His concrete church had a series of undulating vaults that suggested airplane hangars. It also featured a colorful ceramic tile image of Saint Francis amid birds and fish by the Brazilian muralist Candido Portinari, whose work adorned several of Mr. Niemeyer’s projects.

The reaction was unenthusiastic among the clergy, with a local archbishop calling the result “unfit for religious purposes.”

A similar controversy arose years later with Niemeyer’s design in Brasilia for a glass-walled cathedral covered with thornlike spikes. Many saw a resemblance to an upside down crown of thorns.

Niemeyer, an atheist, once said he “avoided conventional solutions, which had produced the old dark cathedrals reminding us of sin.”

In 1947, New York architect Wallace Harrison invited Niemeyer to join a team of 10 international designers at work on the new U.N. headquarters site. Oscar Niemeyer made contributions that Harrison seemed to favor over Le Corbusier’s, which caused a rift between the two men. Although Niemeyer was unfailingly polite to a man he described as a giant, he said he found it hard to trust Le Corbusier again.

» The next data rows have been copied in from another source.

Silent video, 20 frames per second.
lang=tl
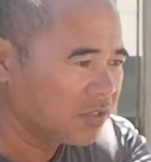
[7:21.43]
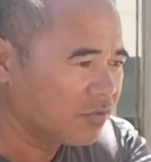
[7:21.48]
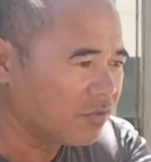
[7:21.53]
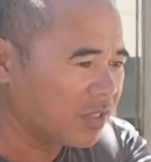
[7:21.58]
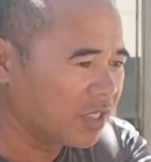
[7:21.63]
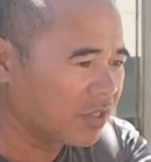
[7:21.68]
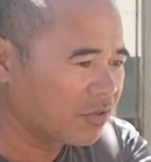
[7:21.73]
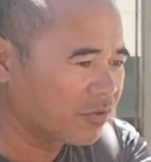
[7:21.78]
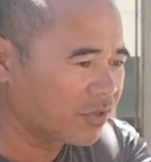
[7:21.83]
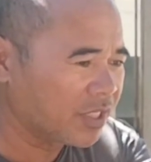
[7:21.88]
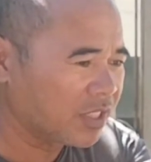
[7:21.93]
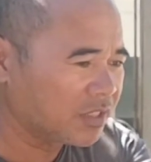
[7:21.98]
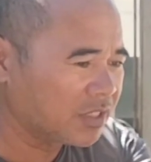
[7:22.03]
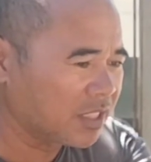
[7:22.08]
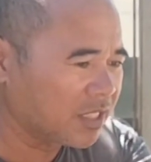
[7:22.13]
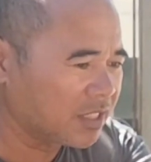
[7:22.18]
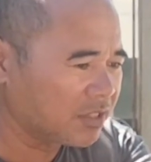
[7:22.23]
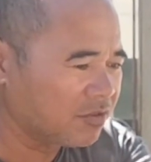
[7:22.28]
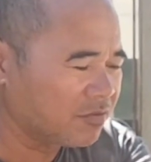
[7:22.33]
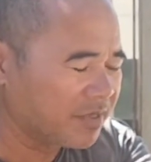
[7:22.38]
walang kuryente
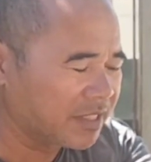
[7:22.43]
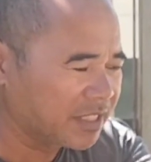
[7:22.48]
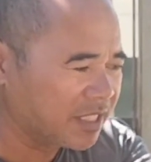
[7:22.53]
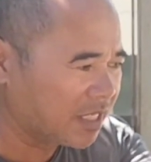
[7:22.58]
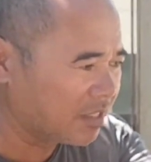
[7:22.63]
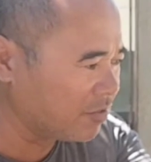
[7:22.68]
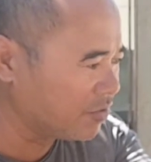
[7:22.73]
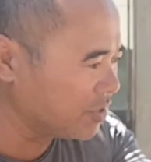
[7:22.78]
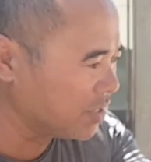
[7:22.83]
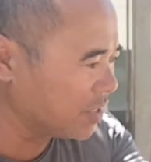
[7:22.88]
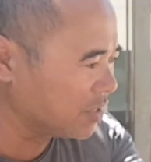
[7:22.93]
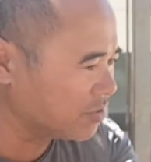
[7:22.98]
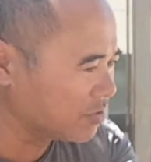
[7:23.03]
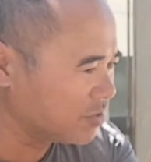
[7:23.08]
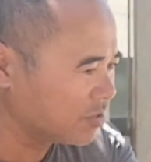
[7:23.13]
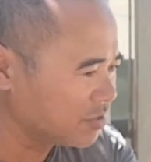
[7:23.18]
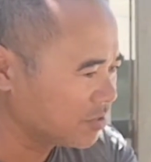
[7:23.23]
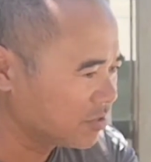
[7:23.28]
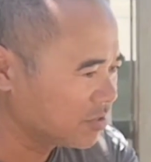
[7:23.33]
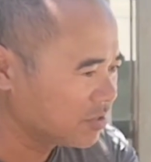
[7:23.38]
na dumadaloy
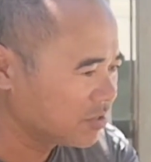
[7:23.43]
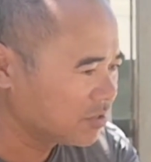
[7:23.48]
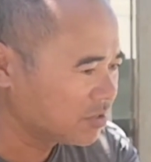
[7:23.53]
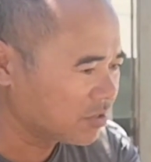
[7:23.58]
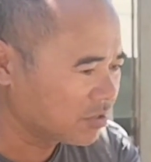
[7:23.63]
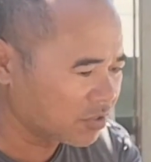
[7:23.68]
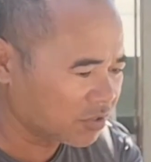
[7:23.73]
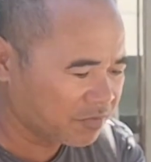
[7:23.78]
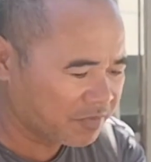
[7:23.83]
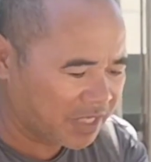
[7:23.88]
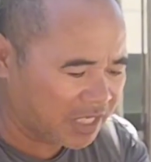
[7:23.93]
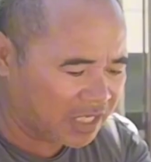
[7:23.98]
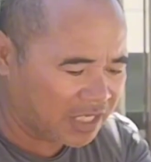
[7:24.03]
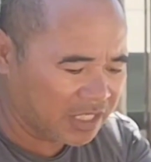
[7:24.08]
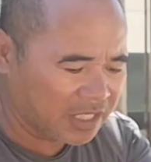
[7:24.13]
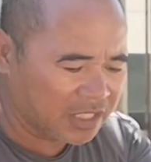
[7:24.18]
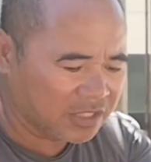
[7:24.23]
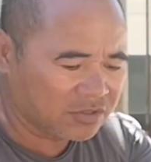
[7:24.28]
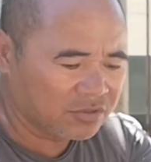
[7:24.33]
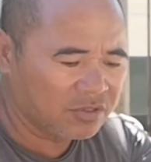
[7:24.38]
dito or
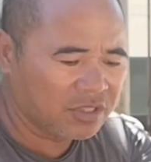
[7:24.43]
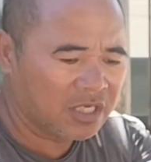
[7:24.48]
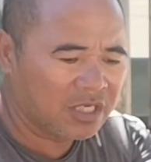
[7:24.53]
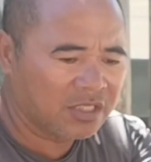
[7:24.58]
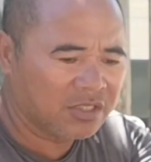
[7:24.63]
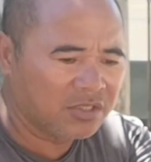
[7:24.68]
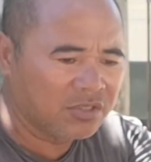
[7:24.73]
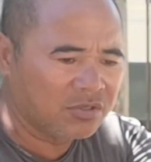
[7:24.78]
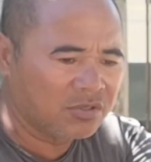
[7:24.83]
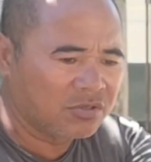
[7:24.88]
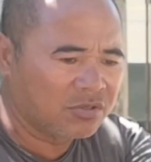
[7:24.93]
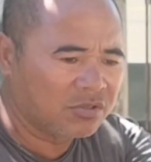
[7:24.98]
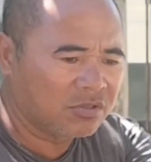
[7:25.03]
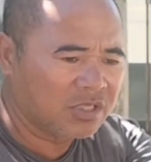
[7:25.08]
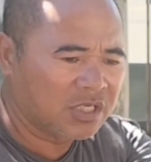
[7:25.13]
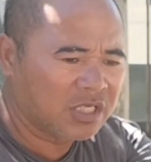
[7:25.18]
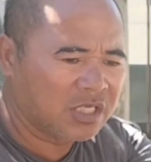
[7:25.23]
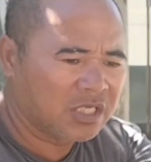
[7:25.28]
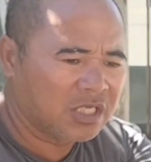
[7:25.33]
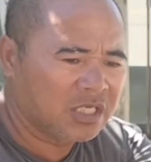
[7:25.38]
baka ito lang
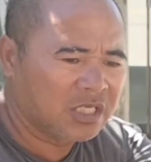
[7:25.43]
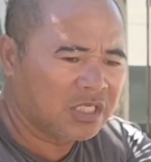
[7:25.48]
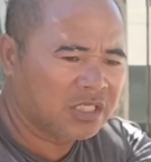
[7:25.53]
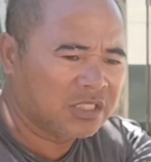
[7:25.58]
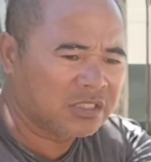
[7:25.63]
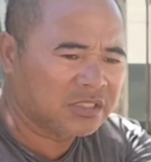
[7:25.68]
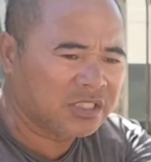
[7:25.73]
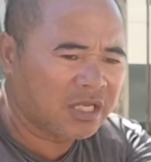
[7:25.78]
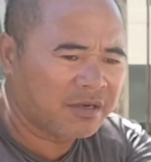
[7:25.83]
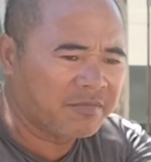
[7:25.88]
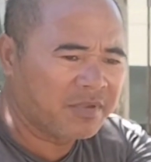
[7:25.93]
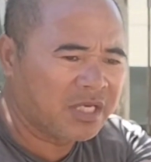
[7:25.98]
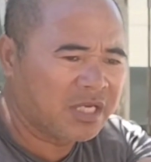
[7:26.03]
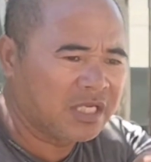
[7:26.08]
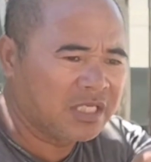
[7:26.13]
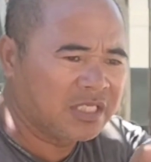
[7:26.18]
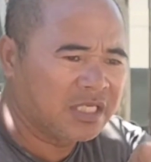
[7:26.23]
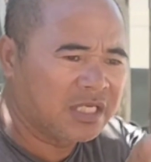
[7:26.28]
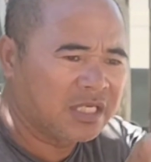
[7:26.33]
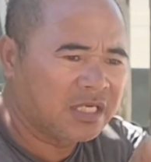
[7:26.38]
yung uh,
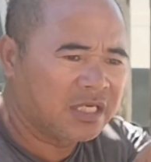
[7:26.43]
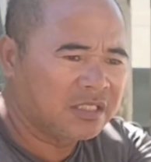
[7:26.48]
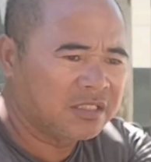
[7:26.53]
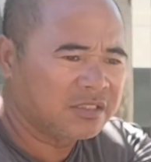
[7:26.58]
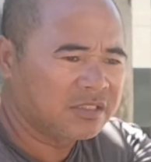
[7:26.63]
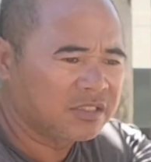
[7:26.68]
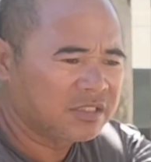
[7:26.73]
terminal niya lang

When Le Corbusier “saw the presidential palace at Brasilia, he said it was beautiful,” Mr. Niemeyer told the London Independent in 2003. “He said it was highly intelligent. But I was not fooled by this comment — it was just the politics of being neighborly. Le Corbusier is a major figure, but a small architect.”

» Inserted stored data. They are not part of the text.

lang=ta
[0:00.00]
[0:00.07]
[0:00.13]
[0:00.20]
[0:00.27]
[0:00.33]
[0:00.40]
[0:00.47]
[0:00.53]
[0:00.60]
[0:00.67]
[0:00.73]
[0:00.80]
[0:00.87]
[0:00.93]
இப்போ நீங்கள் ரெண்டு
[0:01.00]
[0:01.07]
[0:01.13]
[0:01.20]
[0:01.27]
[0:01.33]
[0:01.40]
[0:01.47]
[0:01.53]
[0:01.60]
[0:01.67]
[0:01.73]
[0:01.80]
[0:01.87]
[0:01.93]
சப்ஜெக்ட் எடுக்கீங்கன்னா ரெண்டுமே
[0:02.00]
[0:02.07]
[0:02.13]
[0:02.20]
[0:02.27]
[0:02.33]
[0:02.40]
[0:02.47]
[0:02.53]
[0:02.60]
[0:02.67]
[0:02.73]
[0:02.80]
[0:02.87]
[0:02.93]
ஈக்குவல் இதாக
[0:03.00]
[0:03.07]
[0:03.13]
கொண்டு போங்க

After the 1964 military coup in Brazil, Niemeyer went into self-imposed exile. His first stop was Algiers, where dictator Houari Boumediene commissioned several projects. Because of funding problems, he was unable to see to completion a mosque design that he imagined jutting into the sea like a lily pad on a pond. This idea, as with many others, came to him in his sleep.

Based therafter in Paris, he worked all over Europe. One of the finest examples of his work during this period was the Milan-based headquarters of the Mondadori publishing company. The building was set in a pond and used arches of differing widths to bestow what he called “an unequal, almost musical rhythm.”

After Brazil’s military leaders declared a general amnesty in 1979, Niemeyer returned. He was now the elder statesman of his country’s architectural community. His assignments in the 1980s ranged from somber memorials to Rio’s Sambadrome, a stadium used at Carnival.

One of his last works to attract attention was the Museum of Contemporary Art in Niteroi, which opened in 1996 and was likened to a flying saucer that clutches melodramatically to a bluff across Guanabara Bay facing Rio. The museum became an enormous tourist draw, even if critical reception was mixed.

In 1988, he became the first South American to win the Pritzker Prize, his profession’s highest honor. He also received the Royal Gold Medal in 1998 from the Royal Institute of British Architects, which described his work as “poetry rather than prose, yet it always follows a certain logical path, which for him was never obscure but joyfully simple.”

His wife of 76 years, the former Annita Baldo, died in 2004. In 2006, he married his longtime secretary Vera Lucia Cabreira, who is 38 years his junior.

His only child, a daughter from his first marriage, died in June 2012 at 82.

Because of his political sympathies, Niemeyer was banned from travel to the United States during much of the Cold War. A friend of Cuban leader Fidel Castro, he continued until his death to believe in the ultimate victory of communism over capitalism.

However, style trumped ideology when in 1963 he received the International Lenin Peace Prize in Moscow. “On the politics, I’m with you,” he said to an audience that regarded modernist architecture as decadent. “But your architecture is awful. Look, I didn’t come here to criticize, but you asked. It’s terrible.”